Ces transferts constituent une manne financière indispensable pour de nombreux pays et représentent souvent la 1ère source de devises étrangères. D’autant plus importante qu’actuellement les investissements directs étrangers et les activités touristiques sont quasiment interrompus. Ce qui implique de s’interroger sur leur continuité.
Certes, pendant le confinement, les revenus d’une partie de ces diasporas continuent d’être assurés, soit parce qu’ils travaillent dans des secteurs dont la poursuite de l’activité est indispensable, soit parce les pays où elles se trouvent ont pris des mesures garantissant leurs revenus (chômage partiel, aides financières aux indépendants…). Ce qui leur permet de poursuivre leur soutien financier vers leurs pays d’origine.

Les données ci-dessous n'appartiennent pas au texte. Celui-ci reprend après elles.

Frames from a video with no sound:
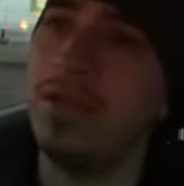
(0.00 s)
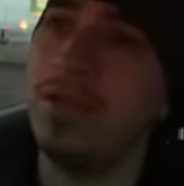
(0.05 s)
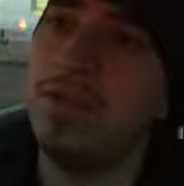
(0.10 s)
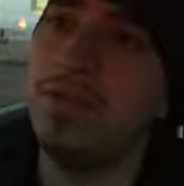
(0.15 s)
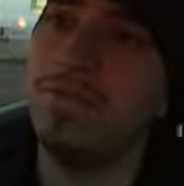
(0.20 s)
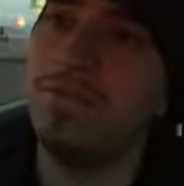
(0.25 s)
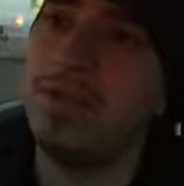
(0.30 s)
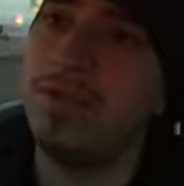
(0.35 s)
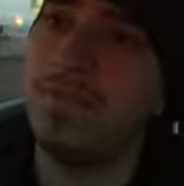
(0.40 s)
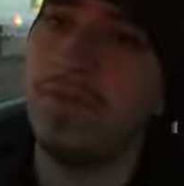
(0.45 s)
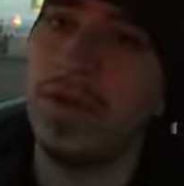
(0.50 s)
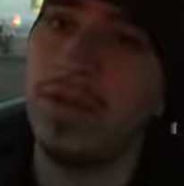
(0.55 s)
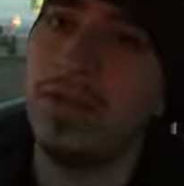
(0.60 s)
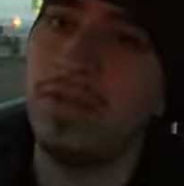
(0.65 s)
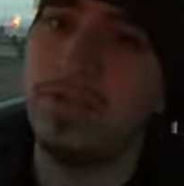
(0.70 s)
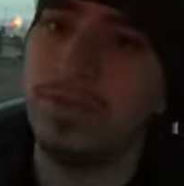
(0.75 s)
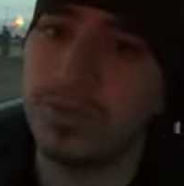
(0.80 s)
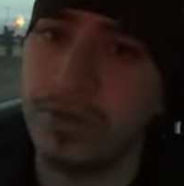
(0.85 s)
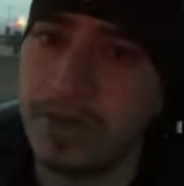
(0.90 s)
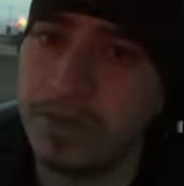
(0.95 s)
even if I
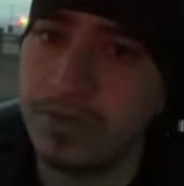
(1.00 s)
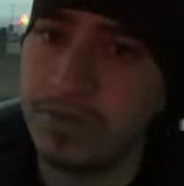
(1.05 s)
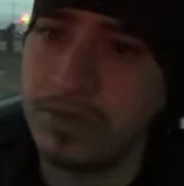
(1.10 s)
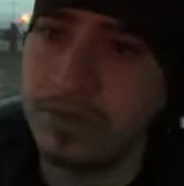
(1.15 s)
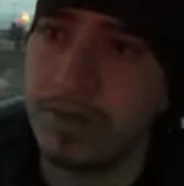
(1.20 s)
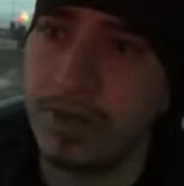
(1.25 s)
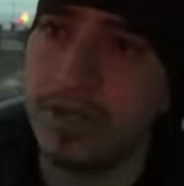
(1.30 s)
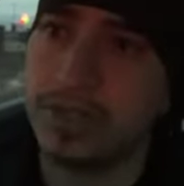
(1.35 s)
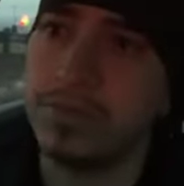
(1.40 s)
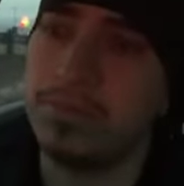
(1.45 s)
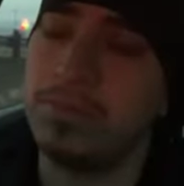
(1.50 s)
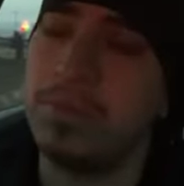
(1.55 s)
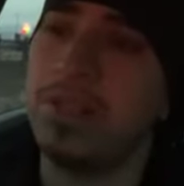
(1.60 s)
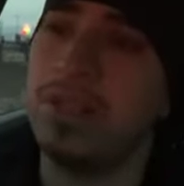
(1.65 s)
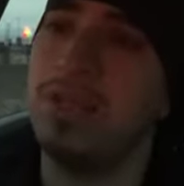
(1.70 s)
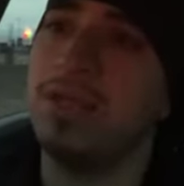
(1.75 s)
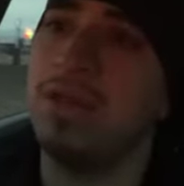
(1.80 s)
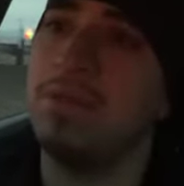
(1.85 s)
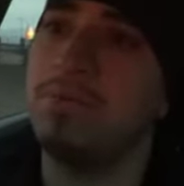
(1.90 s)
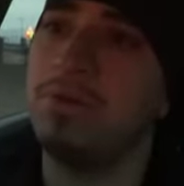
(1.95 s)
drink responsibly
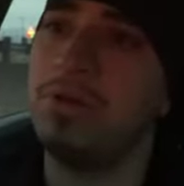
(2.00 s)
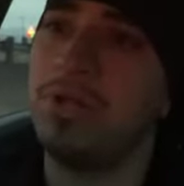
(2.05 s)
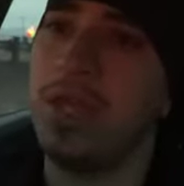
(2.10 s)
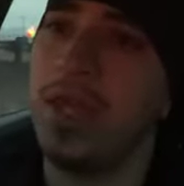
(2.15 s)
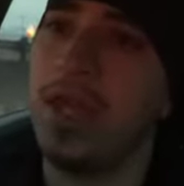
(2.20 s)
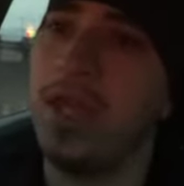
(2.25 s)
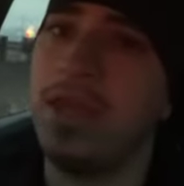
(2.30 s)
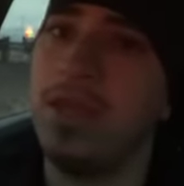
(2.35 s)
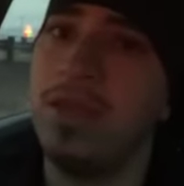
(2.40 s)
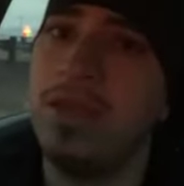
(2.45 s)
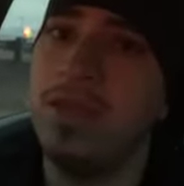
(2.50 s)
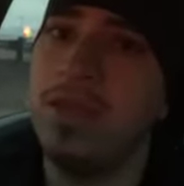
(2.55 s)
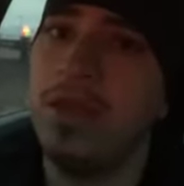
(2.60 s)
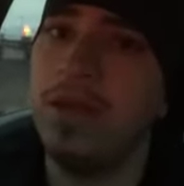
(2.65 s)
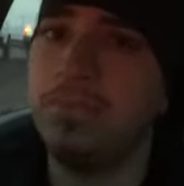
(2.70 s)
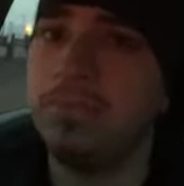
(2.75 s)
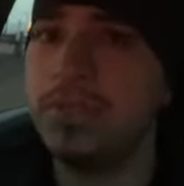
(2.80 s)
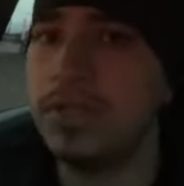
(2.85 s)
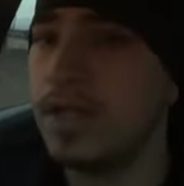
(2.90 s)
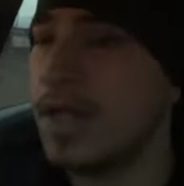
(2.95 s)
and I'm okay,
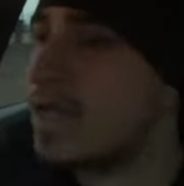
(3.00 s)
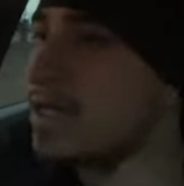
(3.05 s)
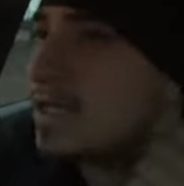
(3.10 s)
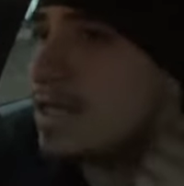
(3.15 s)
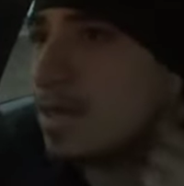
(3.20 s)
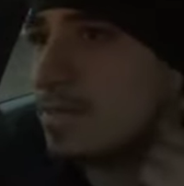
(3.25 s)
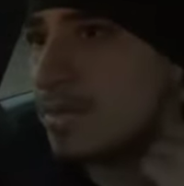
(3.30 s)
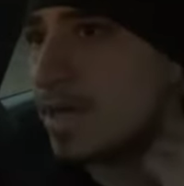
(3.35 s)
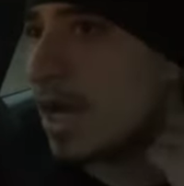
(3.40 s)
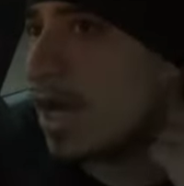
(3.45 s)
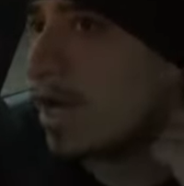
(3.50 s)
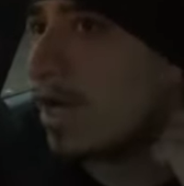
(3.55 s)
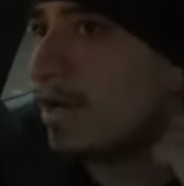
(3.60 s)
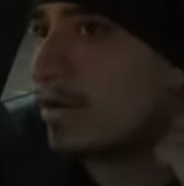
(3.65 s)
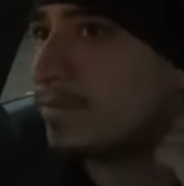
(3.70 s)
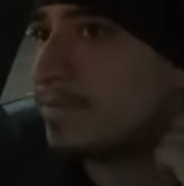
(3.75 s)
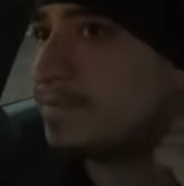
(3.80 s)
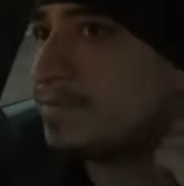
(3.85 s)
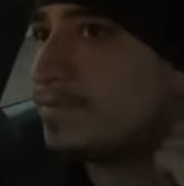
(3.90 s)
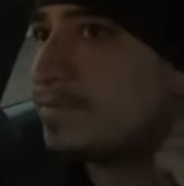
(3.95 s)
I'm still that same guy,
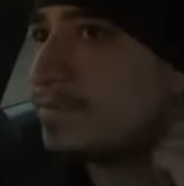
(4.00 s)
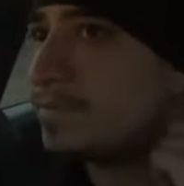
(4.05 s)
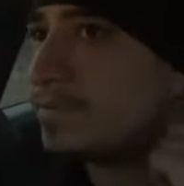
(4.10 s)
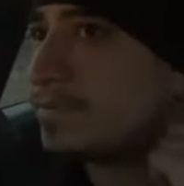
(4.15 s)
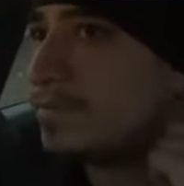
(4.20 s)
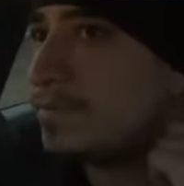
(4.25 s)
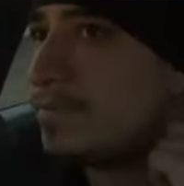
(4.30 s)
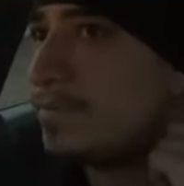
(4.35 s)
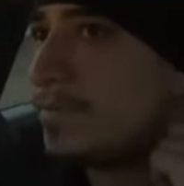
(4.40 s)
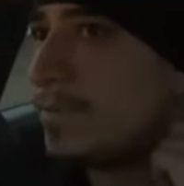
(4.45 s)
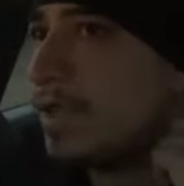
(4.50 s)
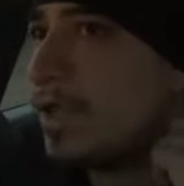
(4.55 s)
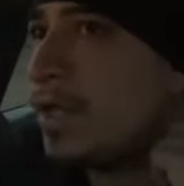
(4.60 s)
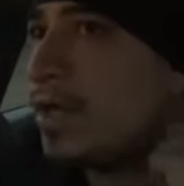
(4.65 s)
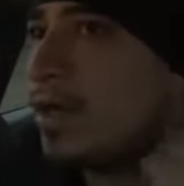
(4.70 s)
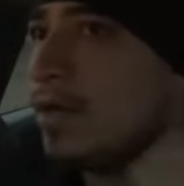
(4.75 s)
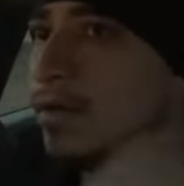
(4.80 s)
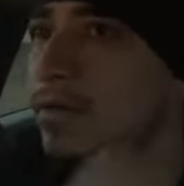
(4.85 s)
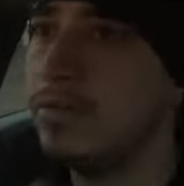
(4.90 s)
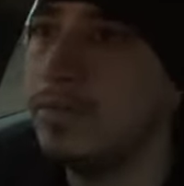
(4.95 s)
you
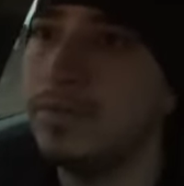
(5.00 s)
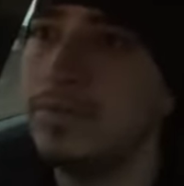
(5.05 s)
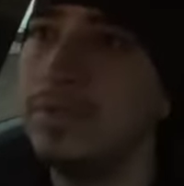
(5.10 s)
know?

Mais cela concerne essentiellement les revenus salariaux. Or nombre des membres des diasporas travaillent sans statut officiel et/ou légal, soit pour compléter leurs revenus, soit parce qu’ils se trouvent en situation irrégulière, soit encore parce qu’ils vivent dans des pays sans protection sociale spécifique à cette crise sanitaire.
Il est donc à craindre que dans ce contexte, le montant ou la régularité des transferts d’argent ne viennent à chuter, ce qui ne pourra qu’ajouter une pression supplémentaire sur les fragiles économies des Etats africains.